島谷ひとみ:以前から、なにか洋楽のカヴァーをしてみたいと思っていて、この「タイム・アフター・タイム」を日本語詞で表現しようと取り組んでいたんです。そこで、日本語詞をちょっと異色な方にやっていただこうというということで、石田衣良さん(小説家/『池袋ウエストゲートパーク』、『4TEEN』など)にお願いして。“男性なのに、女性の心がどうしてこんなにわかるの?”っていうくらい、女性の心がわかっている方で、彼の恋愛小説がすごく好きなんです。で、女性ヴォーカルのカヴァー曲なんですが、日本語詞を男性に書いていただいているし、ちょっと異質な面白いコラボレーションだなと思って、このタイミングでボーナス・トラックとして入れさせてもらいました。

 DVDには、ミュージック・クリップだけでなく、昨年10月17日に厳島神社で行なわれたアニヴァーサリー・ライヴの映像も収録されていますね。

島谷ひとみ:ミュージック・クリップは、今作の全体的な世界観やテーマを感じていただけるものになったかなと思っていて、久しぶりに私自身も出演しています。ライヴ映像の方は、私って、歌って、踊ってみたいなイメージが強いんですけど、最近ではこういったジャジーなライヴをやっているので、そこを見ていただこうかなと。それと自分の10周年記念のライヴを子供の時から「大きくなったら歌手になれますように」とお願いしていた厳島神社でできたので、その記念すべきライヴを見てもらえたらなと思いまして。

 ライヴでは全部で17曲披露されましたが、その中から前作に収録されていた3曲を選んだのは意識して?

島谷ひとみ:そうですね。周りの評判や私も含めたお気に入りの代表曲というか、前作ではこういう感じでしたっていうのを知っていただけるかなと思って選びました。同じ曲でもライヴでやってみないとわからないことってあるんですが、この3曲はライヴですごく映えた曲で。あとは、それぞれの雰囲気のちがいがわかりやすいものをいうところで、甘い曲、辛い曲、ホッとする温かいものを選びました。

 今作は、男性なら“こういう風に解釈したのか”とか、女性なら“あ、共感できる”といったように、聴く方の性別によって受け止め方が異なってくると思うんですが、今作からどのようなことを感じてもらいたいですか?
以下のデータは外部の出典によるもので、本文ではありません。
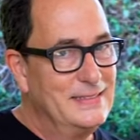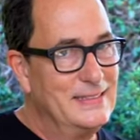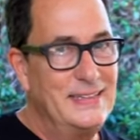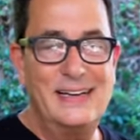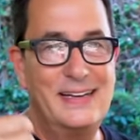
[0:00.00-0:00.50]

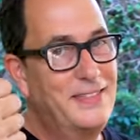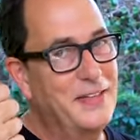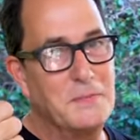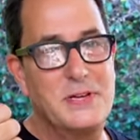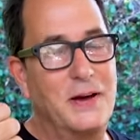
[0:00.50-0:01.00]
Uh,
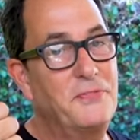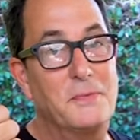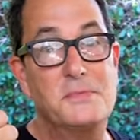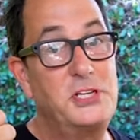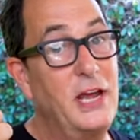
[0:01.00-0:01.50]
thumbs up
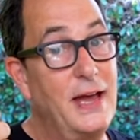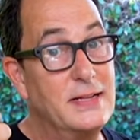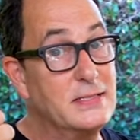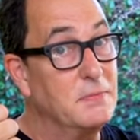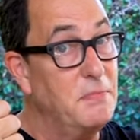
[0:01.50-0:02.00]
from
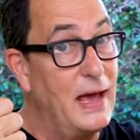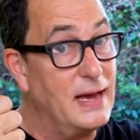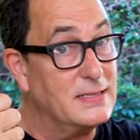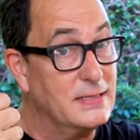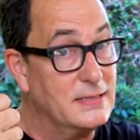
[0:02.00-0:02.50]
Chance and
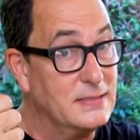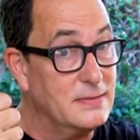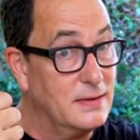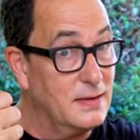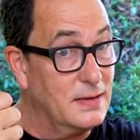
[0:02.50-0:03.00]
Max is
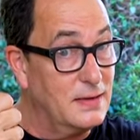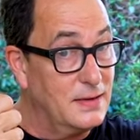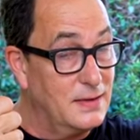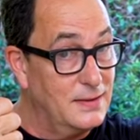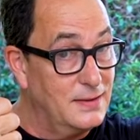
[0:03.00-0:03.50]
uh,
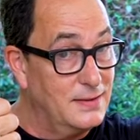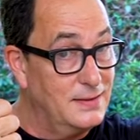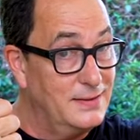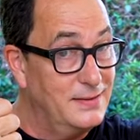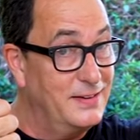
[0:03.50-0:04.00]

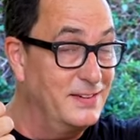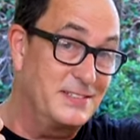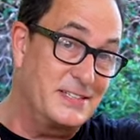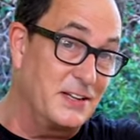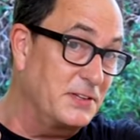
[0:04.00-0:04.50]
you're
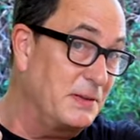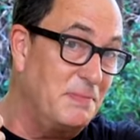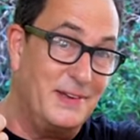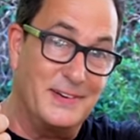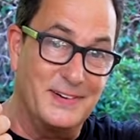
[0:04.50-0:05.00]
still in the
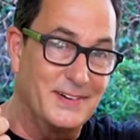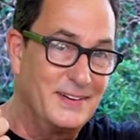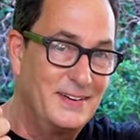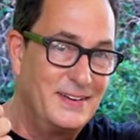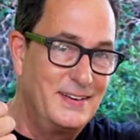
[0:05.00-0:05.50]
middle. We're
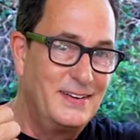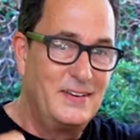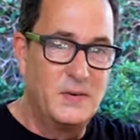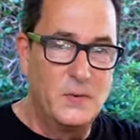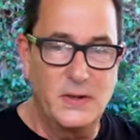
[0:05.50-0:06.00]
gonna see.
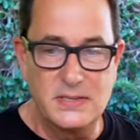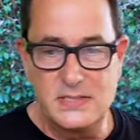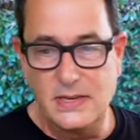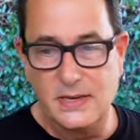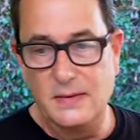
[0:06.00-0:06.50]
We're gonna see.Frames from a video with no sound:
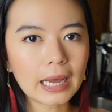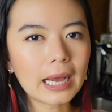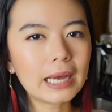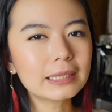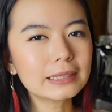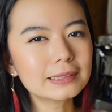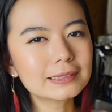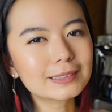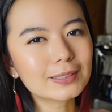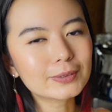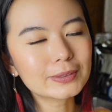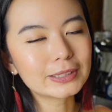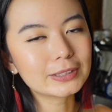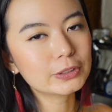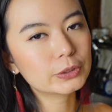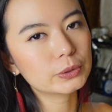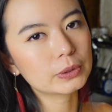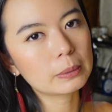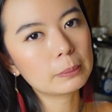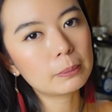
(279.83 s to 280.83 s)
Adding salt
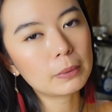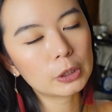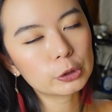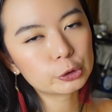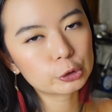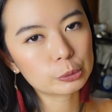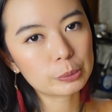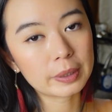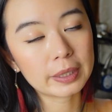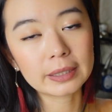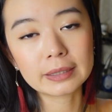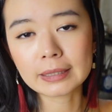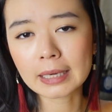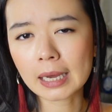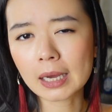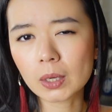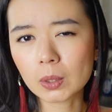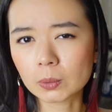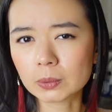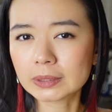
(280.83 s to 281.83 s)
into the mushroom can
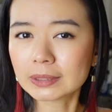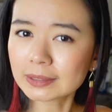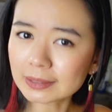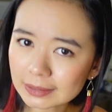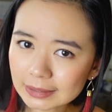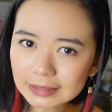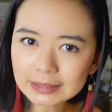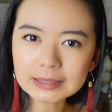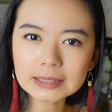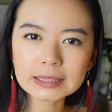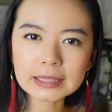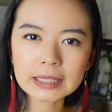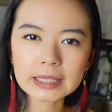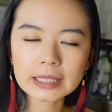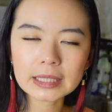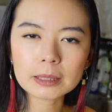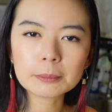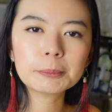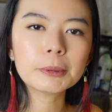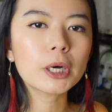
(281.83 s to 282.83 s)
not only season
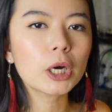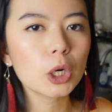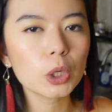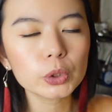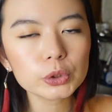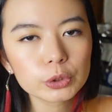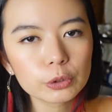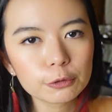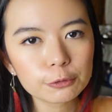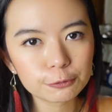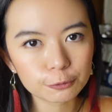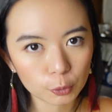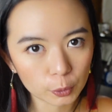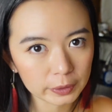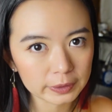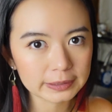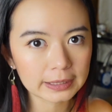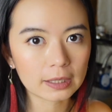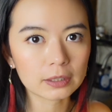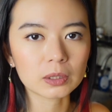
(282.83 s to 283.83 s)
it, but also
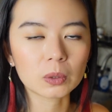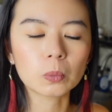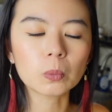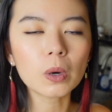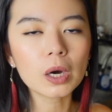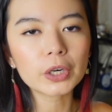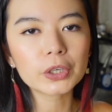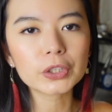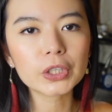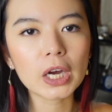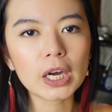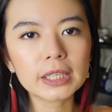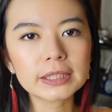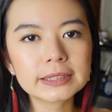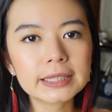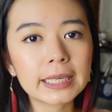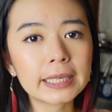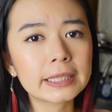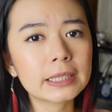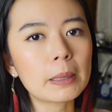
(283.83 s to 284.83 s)
force out the water
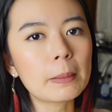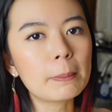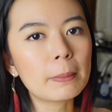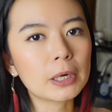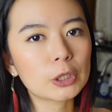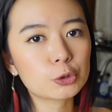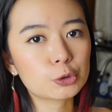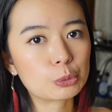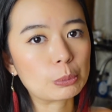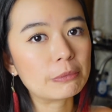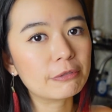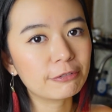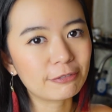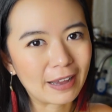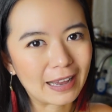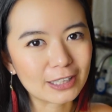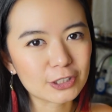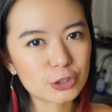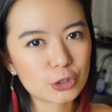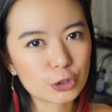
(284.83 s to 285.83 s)
content in the mushroom
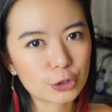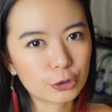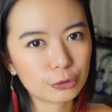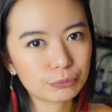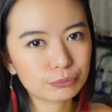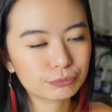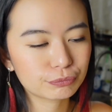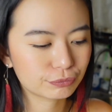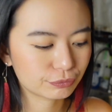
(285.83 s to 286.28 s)
faster.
島谷ひとみ:これを聴いて、“あ、久しぶりにカラオケに行きたい、歌いたい”って思ってもらいたいです。それも、ただ歌うんじゃなくて、みんなと肩を組んで一緒に歌ったり、歌っていて、聴いていて涙が出てくるような、昔を振り返るようなきっかけになってほしいです。人も時間も立ち止まることなく、毎日毎日前へ進んでいるんですけど、気持ち的に一瞬立ち止まることってすごく大事だと思うんです。今の私がまさにそうなんですが、10年っていう大きな節目を迎えた時に、ちょっと立ち止まって、先をイメージする時間ってすごく必要だなと感じて。このアルバムが、みなさんにとって、立ち止まって過去を振り返るきっかけになったらいいなという思いがあります。カヴァーって賛否両論だと思うんですけど、ちょっと弱々しいとか、切ない曲が多くて、もう少し張りのある曲がほしいって思う人もいるかもしれませんが、なぜそこを避けたのか。この“20世紀ノスタルジア”っていうことの意味として捉えて、雰囲気を味わっていただけたら、うれしいなと思います。